4 Terra/Luna ($45B) disproportionately weights crisis_evidence. The Terra/Luna collapse activates 5 channels and contributes log10(45,000,000,000) = 10.65 per activation, the largest single weight. Channels linked to Terra/Luna receive a substantial boost. High for affected channels — counterparty_concentration, liquidity_spirals, composability_risk, stablecoin_runs, and network_contagion all benefit.
5 Weights (35/35/30) are analytical judgment, not empirically derived.

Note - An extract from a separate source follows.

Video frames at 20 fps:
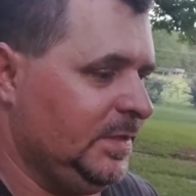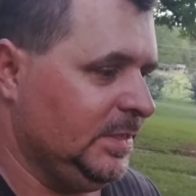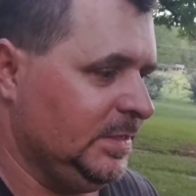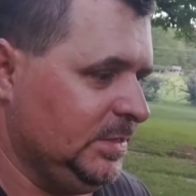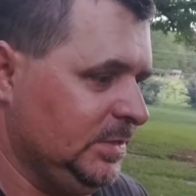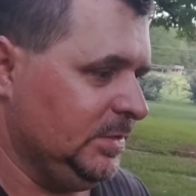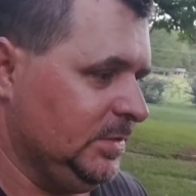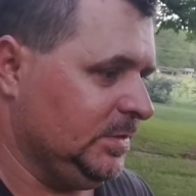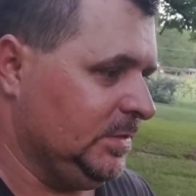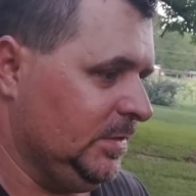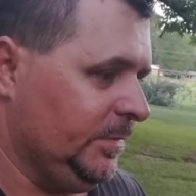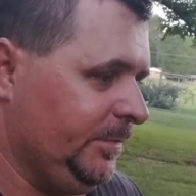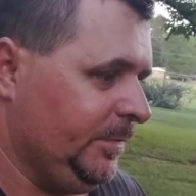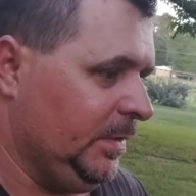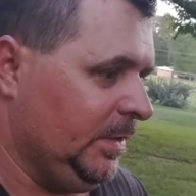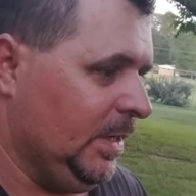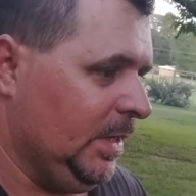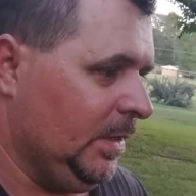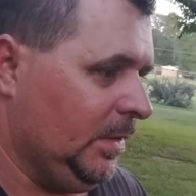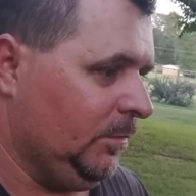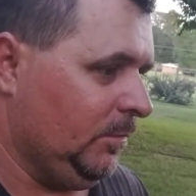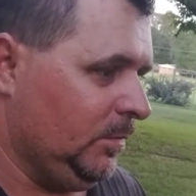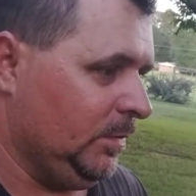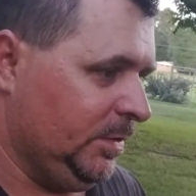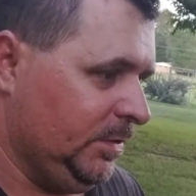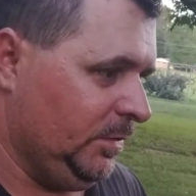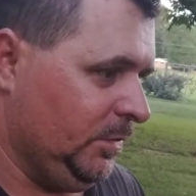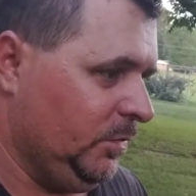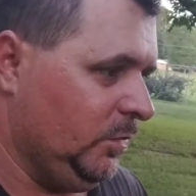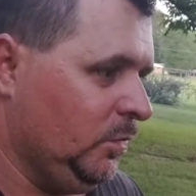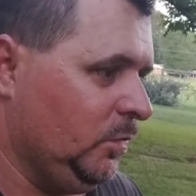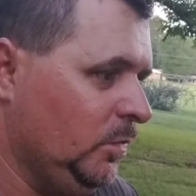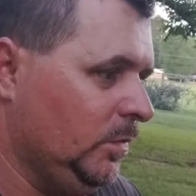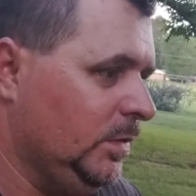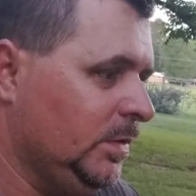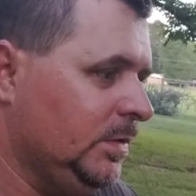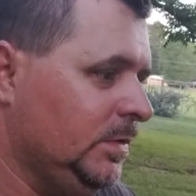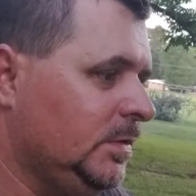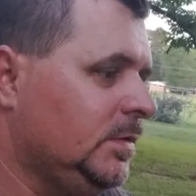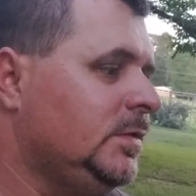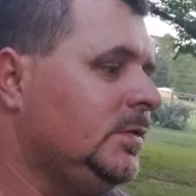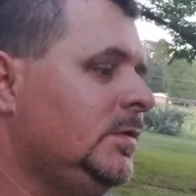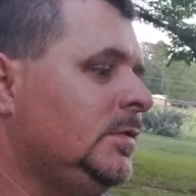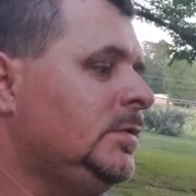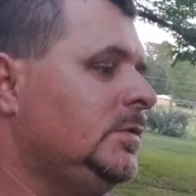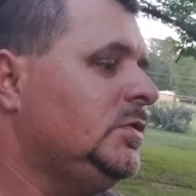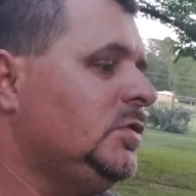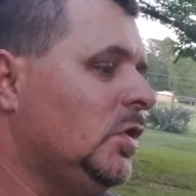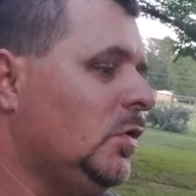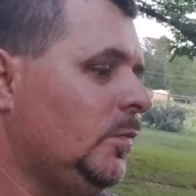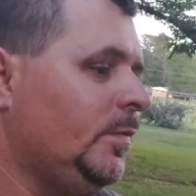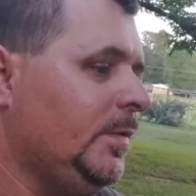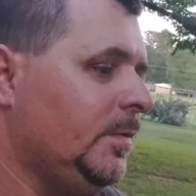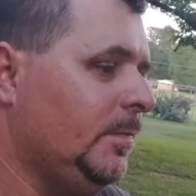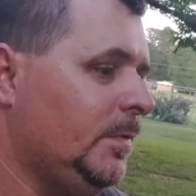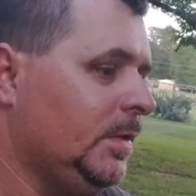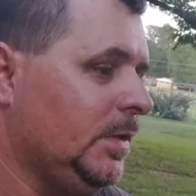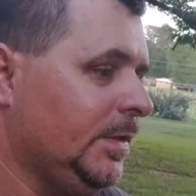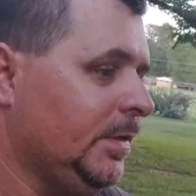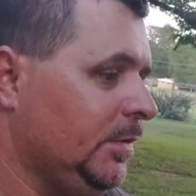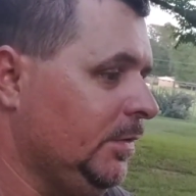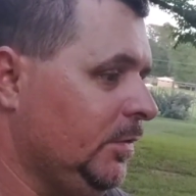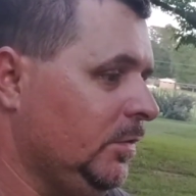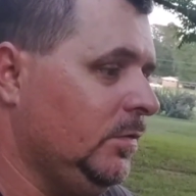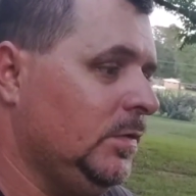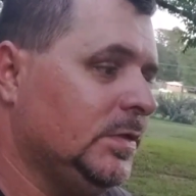It's just something I want to do and show people I can do.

The primary weighting scheme was chosen to balance literature presence and scholarly impact equally, with a slightly lower weight for crisis history (which has fewer data points). Low — sensitivity analysis shows the top-5 is robust across all four tested schemes.
6 API non-determinism. OpenAlex results may vary slightly across retrieval dates (new papers indexed, citations updated). The exact paper set is a snapshot, not a stable reference. Low — the raw data files are archived for reproducibility.
7 4 crisis losses imputed at the median ($305M). Events with "undetermined" losses (Black Thursday, SushiSwap Vampire Attack, SVB/USDC De-Peg, BTC-e Seizure) receive the median log10 weight of 8.4843. The true losses may differ substantially. Low — log-scale compression limits the impact of imputation errors.
Generated from methodology_verification.json and channel_rankings.json. All numerical values sourced directly from pipeline output files.